An estimate of the reliability of solid rockets was made by the range
safety officer, by studying the experience of all previous rocket
flights. Out of a total of nearly 2,900 flights, 121 failed (1 in 25).
This includes, however, what may be called, early errors, rockets flown
for the first few times in which design errors are discovered and fixed.
A more reasonable figure for the mature rockets might be 1 in 50. With
special care in the selection of parts and in inspection, a figure of
below 1 in 100 might be achieved but 1 in 1,000 is probably not
attainable with today's technology. (Since there are two rockets on the
Shuttle, these rocket failure rates must be doubled to get Shuttle
failure rates from Solid Rocket Booster failure.)

NASA officials argue that the figure is much lower. They point out that
these figures are for unmanned rockets but since the Shuttle is a manned
vehicle "the probability of mission success is necessarily very close to
1.0." It is not very clear what this phrase means. Does it mean it is
close to 1 or that it ought to be close to 1? They go on to explain
"Historically this extremely high degree of mission success has given
rise to a difference in philosophy between manned space flight programs
and unmanned programs; i.e., numerical probability usage versus
engineering judgment." (These quotations are from "Space Shuttle Data
for Planetary Mission RTG Safety Analysis," Pages 3-1, 3-2, February 15,
1985, NASA, JSC.) It is true that if the probability of failure was as
low as 1 in 100,000 it would take an inordinate number of tests to
determine it ( you would get nothing but a string of perfect flights
from which no precise figure, other than that the probability is likely
less than the number of such flights in the string so far). But, if the
real probability is not so small, flights would show troubles, near
failures, and possible actual failures with a reasonable number of
trials. and standard statistical methods could give a reasonable
estimate. In fact, previous NASA experience had shown, on occasion, just
such difficulties, near accidents, and accidents, all giving warning
that the probability of flight failure was not so very small. The
inconsistency of the argument not to determine reliability through
historical experience, as the range safety officer did, is that NASA
also appeals to history, beginning "Historically this high degree of
mission success..." Finally, if we are to replace standard numerical
probability usage with engineering judgment, why do we find such an
enormous disparity between the management estimate and the judgment of
the engineers? It would appear that, for whatever purpose, be it for
internal or external consumption, the management of NASA exaggerates the
reliability of its product, to the point of fantasy.

The history of the certification and Flight Readiness Reviews will not
be repeated here. (See other part of Commission reports.) The phenomenon
of accepting for flight, seals that had shown erosion and blow-by in
previous flights, is very clear. The Challenger flight is an excellent
example. There are several references to flights that had gone before.
The acceptance and success of these flights is taken as evidence of
safety. But erosion and blow-by are not what the design expected.
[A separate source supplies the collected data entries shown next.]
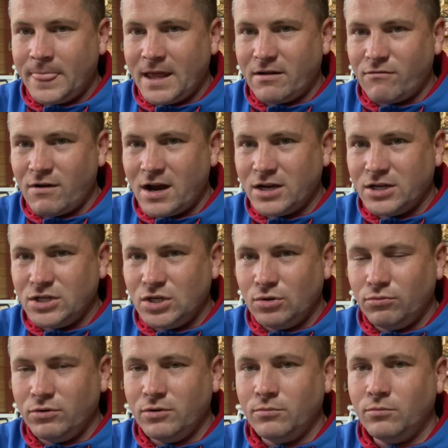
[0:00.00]
that Randy
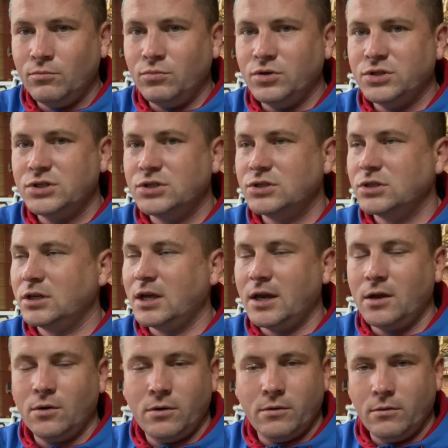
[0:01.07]
Orton was going
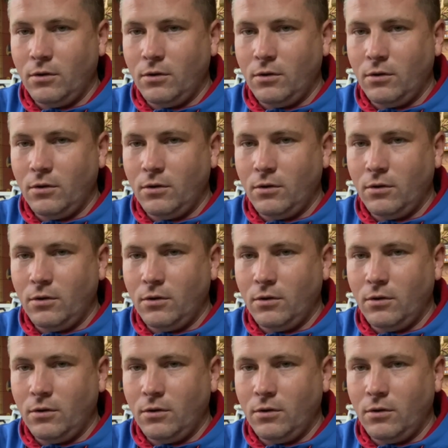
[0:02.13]
to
They
are warnings that something is wrong. The equipment is not operating as
expected, and therefore there is a danger that it can operate with even
wider deviations in this unexpected and not thoroughly understood way.
The fact that this danger did not lead to a catastrophe before is no
guarantee that it will not the next time, unless it is completely
understood. When playing Russian roulette the fact that the first shot
got off safely is little comfort for the next. The origin and
consequences of the erosion and blow-by were not understood. They did
not occur equally on all flights and all joints; sometimes more, and
sometimes less. Why not sometime, when whatever conditions determined it
were right, still more leading to catastrophe?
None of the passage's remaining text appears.